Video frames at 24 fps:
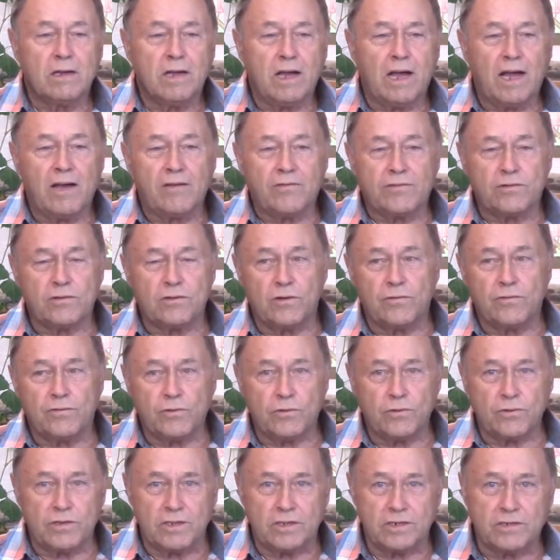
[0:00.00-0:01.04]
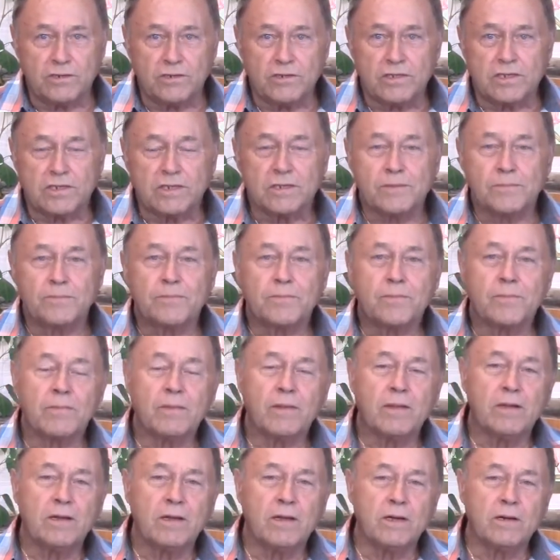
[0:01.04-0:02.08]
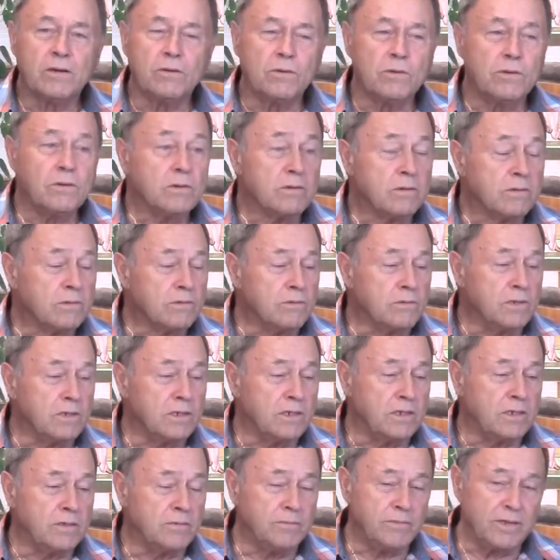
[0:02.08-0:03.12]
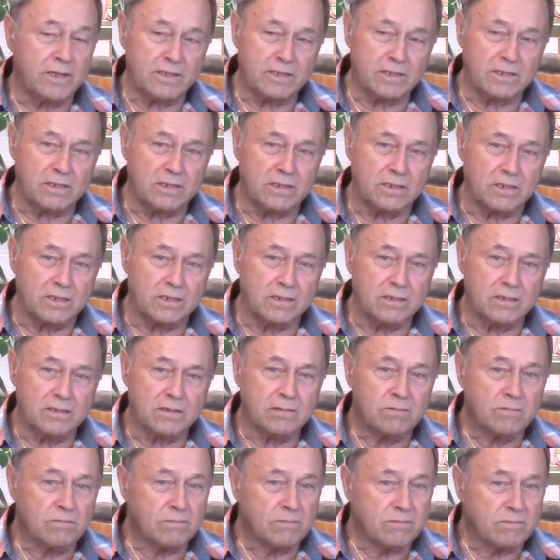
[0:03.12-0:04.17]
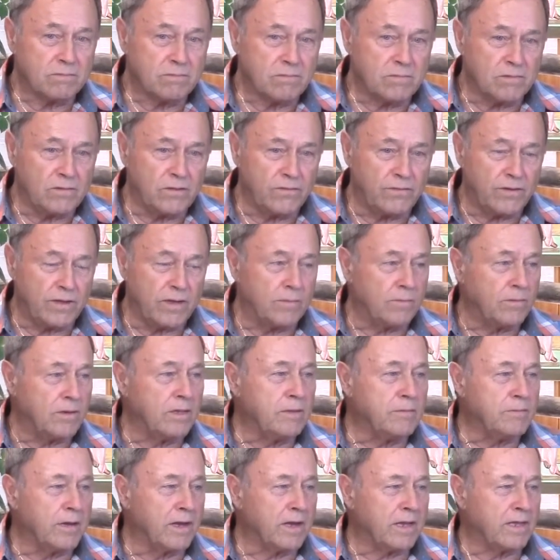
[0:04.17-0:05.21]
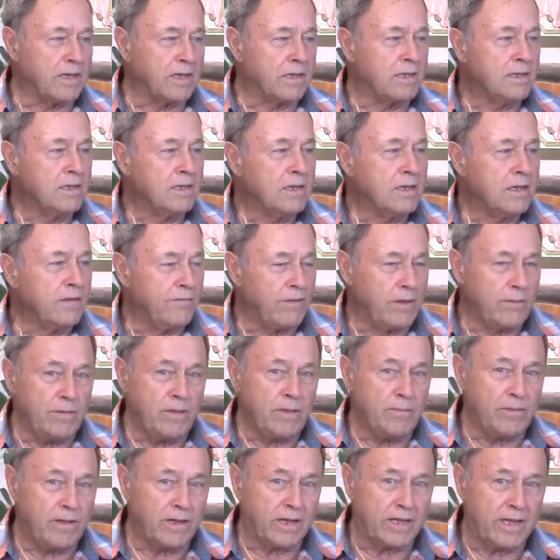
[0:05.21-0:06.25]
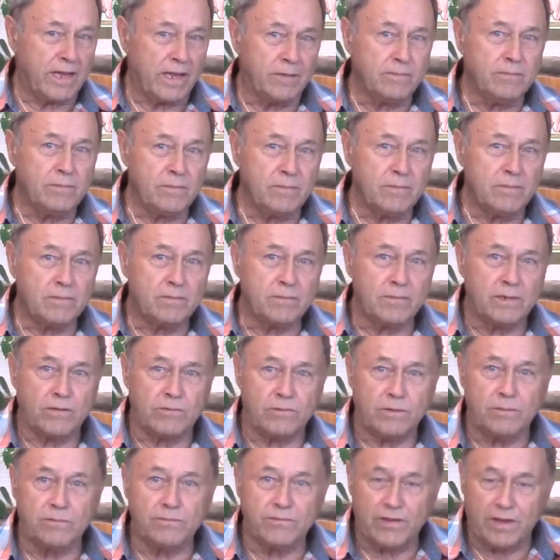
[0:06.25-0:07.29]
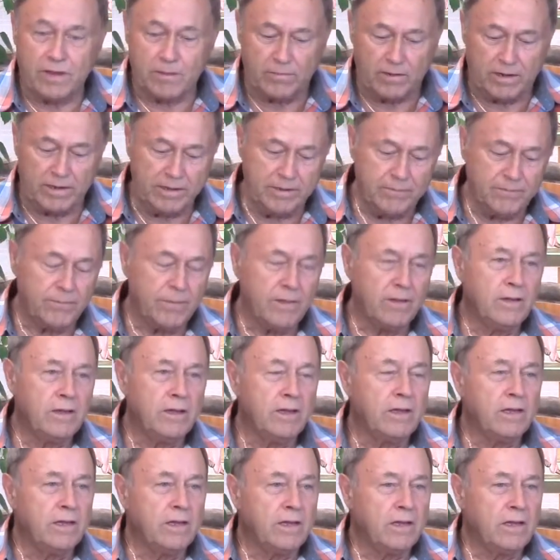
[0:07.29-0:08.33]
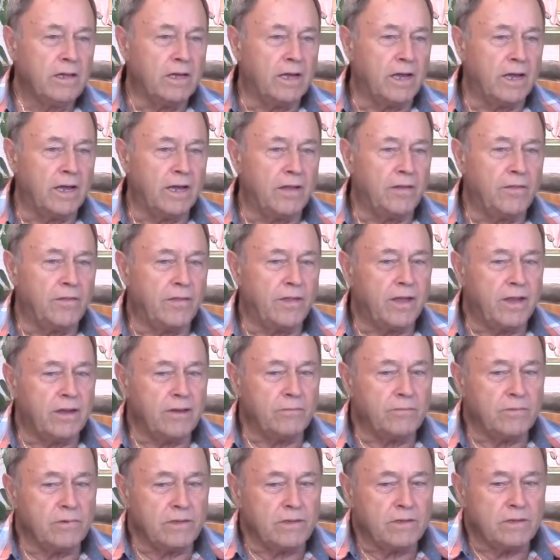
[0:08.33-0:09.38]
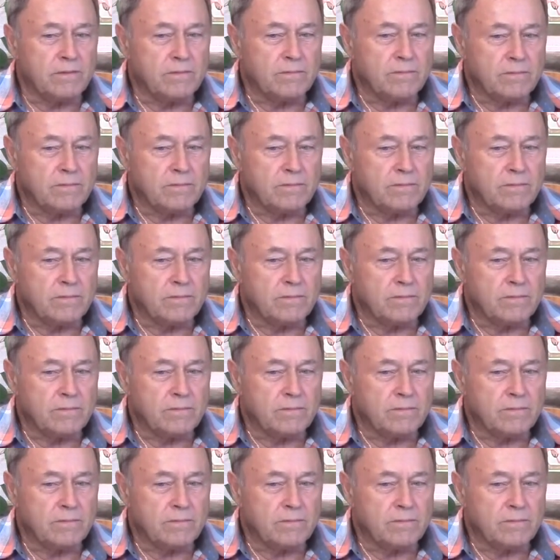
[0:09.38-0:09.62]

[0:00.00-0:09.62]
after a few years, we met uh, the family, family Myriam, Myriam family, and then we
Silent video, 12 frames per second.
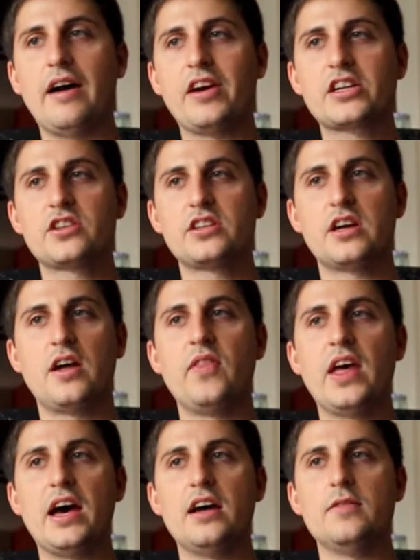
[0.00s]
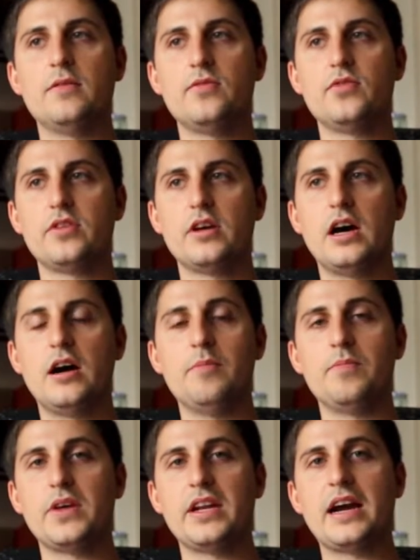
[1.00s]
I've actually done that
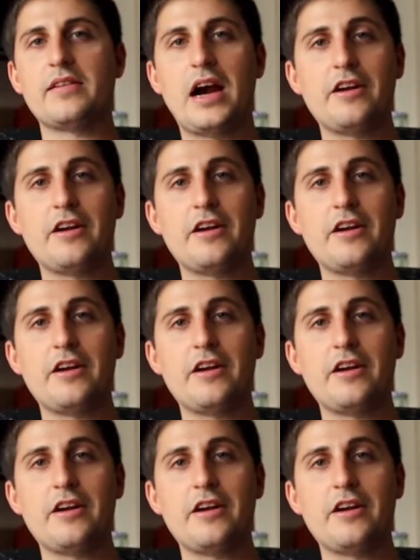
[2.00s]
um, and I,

#####

The final stretch of the data, from the line with "[0:03.12-0:04.17]" through its last line, is to be retyped exactly; pictures are not part of the copy.

[0:03.12-0:04.17]
[0:04.17-0:05.21]
[0:05.21-0:06.25]
[0:06.25-0:07.29]
[0:07.29-0:08.33]
[0:08.33-0:09.38]
[0:09.38-0:09.62]

[0:00.00-0:09.62]
after a few years, we met uh, the family, family Myriam, Myriam family, and then we
Silent video, 12 frames per second.
[0.00s]
[1.00s]
I've actually done that
[2.00s]
um, and I,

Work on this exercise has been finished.